With Donald Trump getting within sniffing distance of 1600 Pennsylvania Avenue – literally, since the Trump International Hotel is coming up at 1100 – all bets are off. A crude, coarse, corrosive businessman of shallow learning and dodgy principles, his hijacking of the feckless Republican Party and the toxic agenda he has infused it with, signals that the era of genteel domestic politics – even as Washington rode roughshod over much of the world – is over.

It will take a long time for American politics to recover from candidate Trump, much less a President Trump. His proposals on immigration and terrorism – ill-defined as they are – will spell an end not just to American primacy, but the idea of America itself.

The US is built on the blood of its Native American inhabitants and the sweat and toil and enterprise of immigrants, including that of Trump’s own forbears who fled Germany. With nearly 44 million immigrants – the population of Ukraine or Argentina – it remains by far the greatest magnet for international migrants, adding a million legal immigrants to its population every year. They supply the country with labour and skills, bring investment and innovation, and have filled its coffers with revenues and taxes that support America’s own ageing population with pensions and social security.

The percentage of non-Hispanic white people in the US population has reached an all-time low of 63% and is dropping rapidly. But they still constitute approximately 200 million (white) people out of 320 million Americans, in what is sometimes described as the Browning of America. This is the constituency Trump is now firing up.

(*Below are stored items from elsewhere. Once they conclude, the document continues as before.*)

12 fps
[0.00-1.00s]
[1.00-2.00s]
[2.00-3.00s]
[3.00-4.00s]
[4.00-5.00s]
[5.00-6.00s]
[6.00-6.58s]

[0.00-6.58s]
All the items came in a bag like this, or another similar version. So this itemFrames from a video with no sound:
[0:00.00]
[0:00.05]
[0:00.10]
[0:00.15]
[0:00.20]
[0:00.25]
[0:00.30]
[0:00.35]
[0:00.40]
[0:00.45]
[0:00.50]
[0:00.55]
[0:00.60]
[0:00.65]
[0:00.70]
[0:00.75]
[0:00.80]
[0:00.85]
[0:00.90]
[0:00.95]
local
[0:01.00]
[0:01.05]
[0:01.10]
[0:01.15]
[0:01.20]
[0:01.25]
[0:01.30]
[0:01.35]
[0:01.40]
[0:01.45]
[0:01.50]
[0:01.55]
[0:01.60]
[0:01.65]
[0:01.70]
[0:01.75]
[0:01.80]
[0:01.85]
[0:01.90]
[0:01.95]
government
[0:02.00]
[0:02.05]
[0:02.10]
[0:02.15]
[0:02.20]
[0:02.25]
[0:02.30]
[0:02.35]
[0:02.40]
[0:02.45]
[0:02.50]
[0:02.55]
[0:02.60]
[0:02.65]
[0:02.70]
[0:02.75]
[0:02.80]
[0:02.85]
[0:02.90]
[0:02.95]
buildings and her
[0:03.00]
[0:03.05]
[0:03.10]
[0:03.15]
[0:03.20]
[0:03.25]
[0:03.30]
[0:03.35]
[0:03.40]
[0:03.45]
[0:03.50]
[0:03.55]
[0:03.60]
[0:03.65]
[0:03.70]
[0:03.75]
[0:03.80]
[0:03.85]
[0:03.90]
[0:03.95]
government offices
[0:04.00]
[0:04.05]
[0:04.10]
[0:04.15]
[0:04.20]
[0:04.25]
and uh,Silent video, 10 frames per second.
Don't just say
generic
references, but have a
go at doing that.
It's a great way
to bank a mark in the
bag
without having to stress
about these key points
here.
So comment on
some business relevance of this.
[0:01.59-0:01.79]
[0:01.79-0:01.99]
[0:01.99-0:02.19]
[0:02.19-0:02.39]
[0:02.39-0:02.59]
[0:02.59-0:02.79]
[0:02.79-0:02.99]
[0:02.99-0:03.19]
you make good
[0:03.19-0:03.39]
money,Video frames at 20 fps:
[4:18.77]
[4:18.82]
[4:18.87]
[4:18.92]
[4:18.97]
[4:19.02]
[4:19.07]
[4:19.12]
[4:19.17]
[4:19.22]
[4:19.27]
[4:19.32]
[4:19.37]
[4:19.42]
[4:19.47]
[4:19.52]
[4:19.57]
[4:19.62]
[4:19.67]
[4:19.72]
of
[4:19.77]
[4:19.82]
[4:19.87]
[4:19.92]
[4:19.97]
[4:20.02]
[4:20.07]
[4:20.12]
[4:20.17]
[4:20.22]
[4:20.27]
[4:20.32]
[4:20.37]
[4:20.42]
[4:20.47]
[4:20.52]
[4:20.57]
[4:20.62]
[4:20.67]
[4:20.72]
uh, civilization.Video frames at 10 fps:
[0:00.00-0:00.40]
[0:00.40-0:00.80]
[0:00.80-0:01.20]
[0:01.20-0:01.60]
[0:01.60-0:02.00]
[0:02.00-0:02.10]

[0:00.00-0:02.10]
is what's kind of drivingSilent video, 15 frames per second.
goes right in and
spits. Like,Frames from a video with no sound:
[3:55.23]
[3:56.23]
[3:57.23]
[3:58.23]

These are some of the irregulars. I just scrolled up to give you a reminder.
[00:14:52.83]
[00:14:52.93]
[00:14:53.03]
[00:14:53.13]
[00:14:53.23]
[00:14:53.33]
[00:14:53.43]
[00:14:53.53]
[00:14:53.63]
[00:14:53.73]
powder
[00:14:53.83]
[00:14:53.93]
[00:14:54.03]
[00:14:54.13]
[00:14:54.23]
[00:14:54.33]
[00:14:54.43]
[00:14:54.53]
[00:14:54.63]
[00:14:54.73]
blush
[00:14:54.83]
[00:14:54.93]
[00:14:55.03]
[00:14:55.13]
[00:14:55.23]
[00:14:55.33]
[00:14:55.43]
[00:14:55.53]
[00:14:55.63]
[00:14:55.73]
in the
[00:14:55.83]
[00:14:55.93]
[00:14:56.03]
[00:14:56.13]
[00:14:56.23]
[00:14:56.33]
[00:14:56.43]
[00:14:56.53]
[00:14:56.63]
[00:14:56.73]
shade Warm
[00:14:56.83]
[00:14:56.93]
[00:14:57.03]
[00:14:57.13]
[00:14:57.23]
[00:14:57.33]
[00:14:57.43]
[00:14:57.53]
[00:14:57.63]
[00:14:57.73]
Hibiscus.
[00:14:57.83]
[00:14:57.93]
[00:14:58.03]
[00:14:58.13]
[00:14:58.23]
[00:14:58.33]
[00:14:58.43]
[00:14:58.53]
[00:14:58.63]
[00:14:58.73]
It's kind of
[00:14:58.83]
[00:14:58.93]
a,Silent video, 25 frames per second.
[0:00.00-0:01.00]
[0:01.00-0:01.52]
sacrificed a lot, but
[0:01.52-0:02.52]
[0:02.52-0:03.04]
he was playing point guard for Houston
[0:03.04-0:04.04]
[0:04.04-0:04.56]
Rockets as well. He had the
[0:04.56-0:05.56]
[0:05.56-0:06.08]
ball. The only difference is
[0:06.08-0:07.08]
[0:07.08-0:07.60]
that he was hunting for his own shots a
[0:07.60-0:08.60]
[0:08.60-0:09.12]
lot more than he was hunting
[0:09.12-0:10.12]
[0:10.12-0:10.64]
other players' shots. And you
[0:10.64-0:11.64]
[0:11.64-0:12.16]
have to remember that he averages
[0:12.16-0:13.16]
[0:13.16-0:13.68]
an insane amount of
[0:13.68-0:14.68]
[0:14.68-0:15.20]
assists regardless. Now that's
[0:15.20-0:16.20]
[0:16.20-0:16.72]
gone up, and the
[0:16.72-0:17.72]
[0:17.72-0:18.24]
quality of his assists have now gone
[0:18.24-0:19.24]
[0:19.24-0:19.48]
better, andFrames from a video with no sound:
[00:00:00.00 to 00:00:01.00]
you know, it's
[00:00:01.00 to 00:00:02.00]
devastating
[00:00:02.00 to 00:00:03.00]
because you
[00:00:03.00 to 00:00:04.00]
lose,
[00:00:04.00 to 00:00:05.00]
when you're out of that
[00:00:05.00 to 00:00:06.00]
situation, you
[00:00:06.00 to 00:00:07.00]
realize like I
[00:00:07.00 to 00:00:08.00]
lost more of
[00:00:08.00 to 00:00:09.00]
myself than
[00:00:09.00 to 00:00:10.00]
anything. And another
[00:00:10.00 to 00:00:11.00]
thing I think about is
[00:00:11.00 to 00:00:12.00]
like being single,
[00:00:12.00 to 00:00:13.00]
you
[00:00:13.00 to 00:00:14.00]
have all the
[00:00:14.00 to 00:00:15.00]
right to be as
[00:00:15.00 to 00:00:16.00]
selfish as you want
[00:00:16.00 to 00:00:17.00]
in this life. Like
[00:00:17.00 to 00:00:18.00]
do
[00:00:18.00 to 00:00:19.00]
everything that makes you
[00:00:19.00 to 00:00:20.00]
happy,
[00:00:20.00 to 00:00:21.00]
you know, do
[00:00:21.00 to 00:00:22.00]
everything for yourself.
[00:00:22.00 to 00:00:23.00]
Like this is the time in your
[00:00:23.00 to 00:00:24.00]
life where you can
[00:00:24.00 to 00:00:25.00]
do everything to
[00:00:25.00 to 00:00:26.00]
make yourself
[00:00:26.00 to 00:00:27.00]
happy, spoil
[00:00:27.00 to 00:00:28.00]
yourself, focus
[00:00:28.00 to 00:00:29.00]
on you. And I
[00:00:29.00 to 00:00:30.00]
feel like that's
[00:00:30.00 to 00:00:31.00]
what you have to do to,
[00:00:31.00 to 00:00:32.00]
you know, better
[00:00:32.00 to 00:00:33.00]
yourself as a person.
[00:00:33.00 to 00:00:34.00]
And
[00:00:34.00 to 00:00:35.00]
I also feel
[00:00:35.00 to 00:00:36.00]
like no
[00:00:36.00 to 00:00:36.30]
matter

It is estimated that by 2043 whites, who were 80% of the population in 1980 and 69% in 2000, will be in a minority. By appealing to the base instincts of this constituency Trump will only delay the inevitable, but he hopes the gambit will carry him to the White House.

Without immigration and fresh blood, the key drivers of economic growth, America will be dead in the water. No one knows this better than Trump himself, his empire constructed on the backs of an immigrant work force. Already, immigration is shrinking as a contributor to American growth with a slowdown in legal ingress.

There is no way Trump can evict or deport 11 million illegal immigrants, much less three or four times of that who are legal. Not even if he begins with the demonisation of Muslims by tying terrorism to immigration, as he has done in the case of the Orlando carnage (while glossing over the homophobic nature of the assault, which is supported by some of his Christian conservative clergy).

But if firing up the white nativist base can propel him to the Oval Office, that is what a wanton Donald Trump will do, a la Frank Underwood. To be sure, such blinkered mindsets are seen in other countries too, including in India.

Mongering fear and paranoia to a distrustful constituency without the skills or the tools to compete in a free world, they want to foreclose a fair contest that will test their constituents’ patronage-filled lives. So they disparage and demonise specific communities or ethnicities, extrapolating immigration with terrorism on the road to power – from Orlando to Washington DC in this case – that is paved with blood and gore.

The trouble is such roads lead down to a slippery slope. Keeping out terrorists of all stripes and types, which is a fair goal, is not the same as a blanket ban on immigration or movement of people that will render America insular and enfeebled.

As of now there are already four states that are “minority-majority” (where minorities are in a majority), including California and Texas, two of the bigger states. In nine other states, including New York, New Jersey and Florida, non-Hispanic white residents have fallen below 60%. Thirteen of the 40 largest metropolitan areas in the US are minority-majority, an additional seven have a non-Hispanic white population below 60%.

Trump thinks he is building a Fortress America to protect his mostly-white constituency. But the road to that fortress will take him through the Divided States of America.